── DATA SHOWN
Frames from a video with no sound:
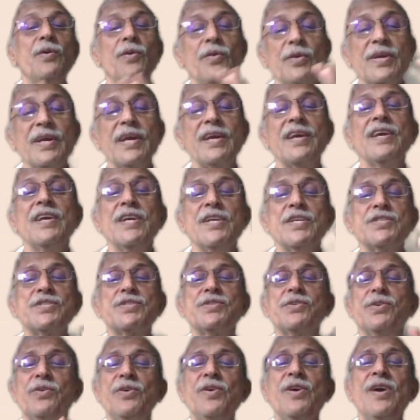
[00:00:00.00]
Okay,
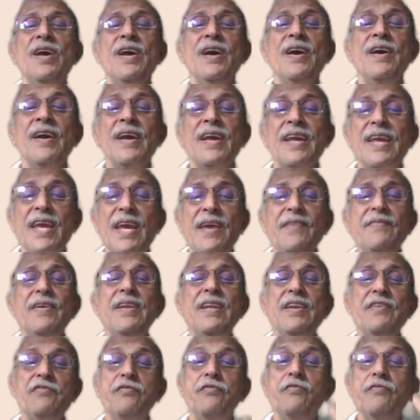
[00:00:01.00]
so
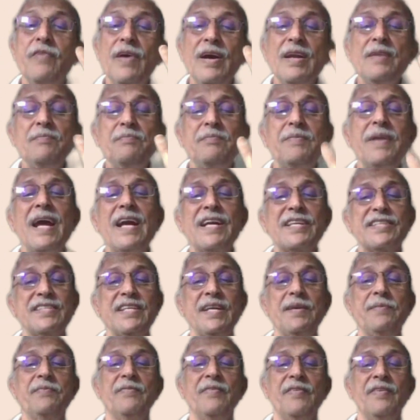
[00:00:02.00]
even if one black
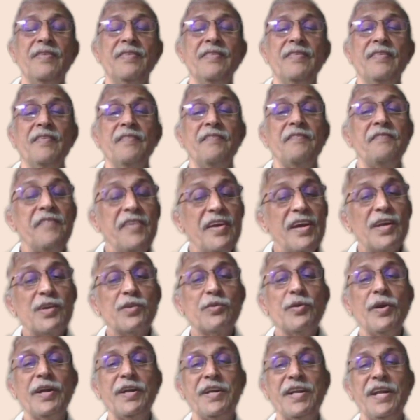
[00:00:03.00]
sheep we are
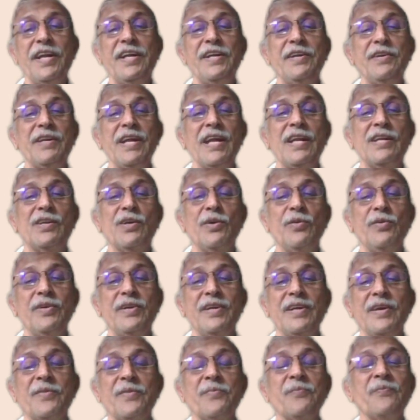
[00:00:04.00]
going to
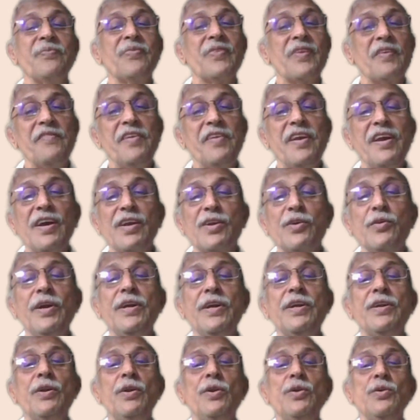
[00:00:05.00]
encounter, we are
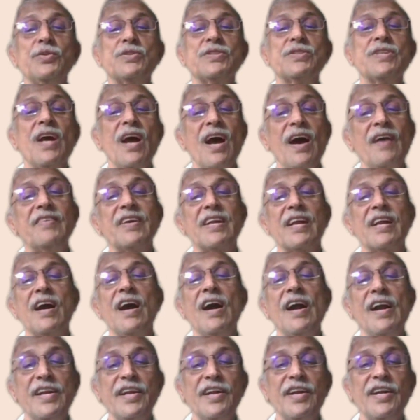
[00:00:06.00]
going to lose our
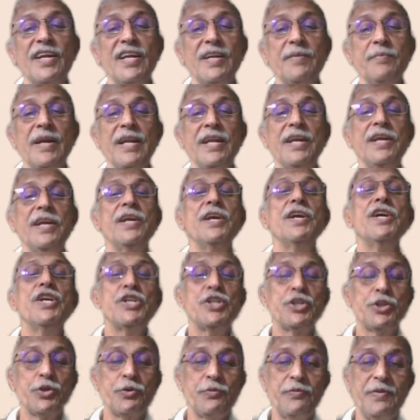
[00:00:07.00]
hard earned money.
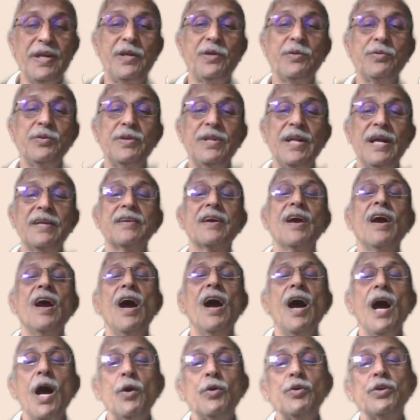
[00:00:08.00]
Should we do that?
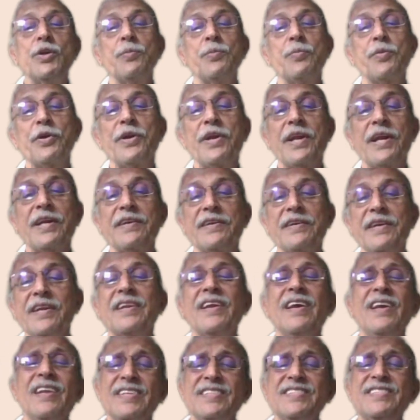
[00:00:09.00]
How to protect it?
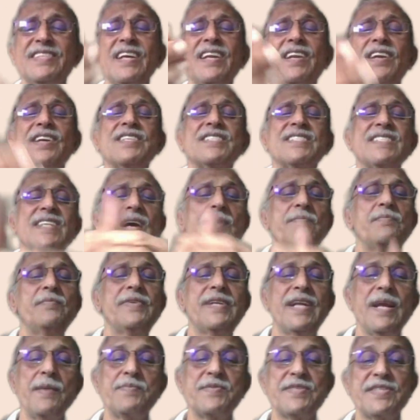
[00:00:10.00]
There are
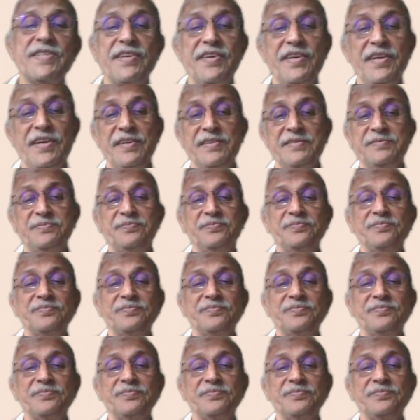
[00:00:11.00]
some tips here.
────
§ **PROBLEM DETAILS**: Starting where a line contains "[00:00:03.00]" and finishing at the last line above, set down every line exactly as it reads, with no pictures.

§ **ANSWER FOR THE TASK**:
[00:00:03.00]
sheep we are
[00:00:04.00]
going to
[00:00:05.00]
encounter, we are
[00:00:06.00]
going to lose our
[00:00:07.00]
hard earned money.
[00:00:08.00]
Should we do that?
[00:00:09.00]
How to protect it?
[00:00:10.00]
There are
[00:00:11.00]
some tips here.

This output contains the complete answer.